(GIVEN ENTRIES begins)

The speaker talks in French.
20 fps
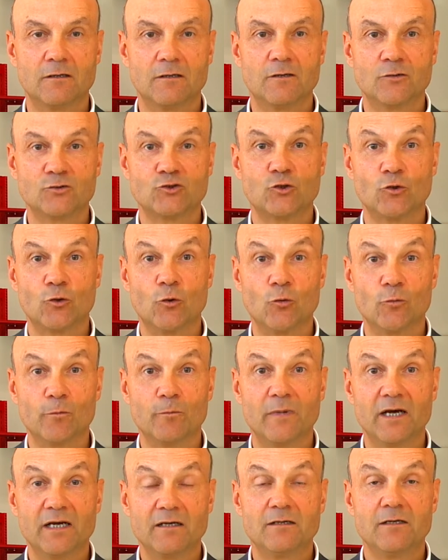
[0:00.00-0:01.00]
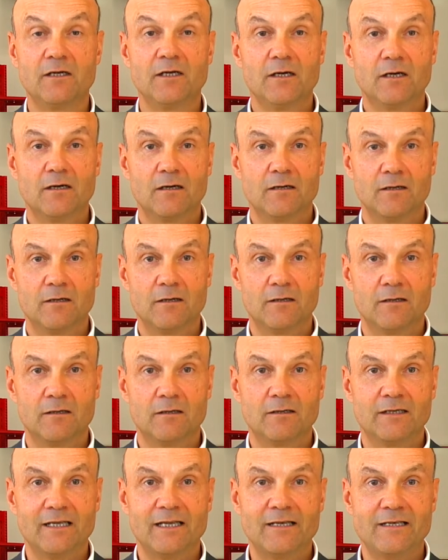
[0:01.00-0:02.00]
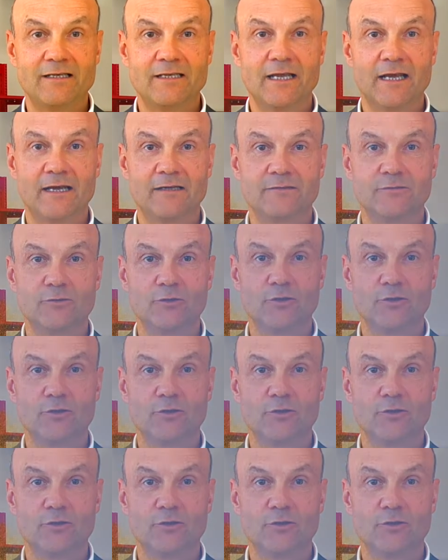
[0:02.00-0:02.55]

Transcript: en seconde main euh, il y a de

(GIVEN ENTRIES ends)
(GIVEN ENTRIES begins)

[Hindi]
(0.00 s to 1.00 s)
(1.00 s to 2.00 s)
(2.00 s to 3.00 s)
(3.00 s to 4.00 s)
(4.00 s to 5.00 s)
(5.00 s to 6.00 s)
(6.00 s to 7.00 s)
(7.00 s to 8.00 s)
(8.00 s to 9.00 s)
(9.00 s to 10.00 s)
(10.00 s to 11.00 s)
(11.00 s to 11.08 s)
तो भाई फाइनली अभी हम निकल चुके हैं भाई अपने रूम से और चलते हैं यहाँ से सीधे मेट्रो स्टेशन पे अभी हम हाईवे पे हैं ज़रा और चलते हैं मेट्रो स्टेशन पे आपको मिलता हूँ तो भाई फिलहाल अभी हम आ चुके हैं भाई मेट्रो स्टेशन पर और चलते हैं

(GIVEN ENTRIES ends)

■ **YOUR TASK**
Lines to set down from above: the line with "(4.00 s to 5.00 s)", the line with "(10.00 s to 11.00 s)", and every line between, each exactly as written.

■ **REPLY TO THE TASK**
(4.00 s to 5.00 s)
(5.00 s to 6.00 s)
(6.00 s to 7.00 s)
(7.00 s to 8.00 s)
(8.00 s to 9.00 s)
(9.00 s to 10.00 s)
(10.00 s to 11.00 s)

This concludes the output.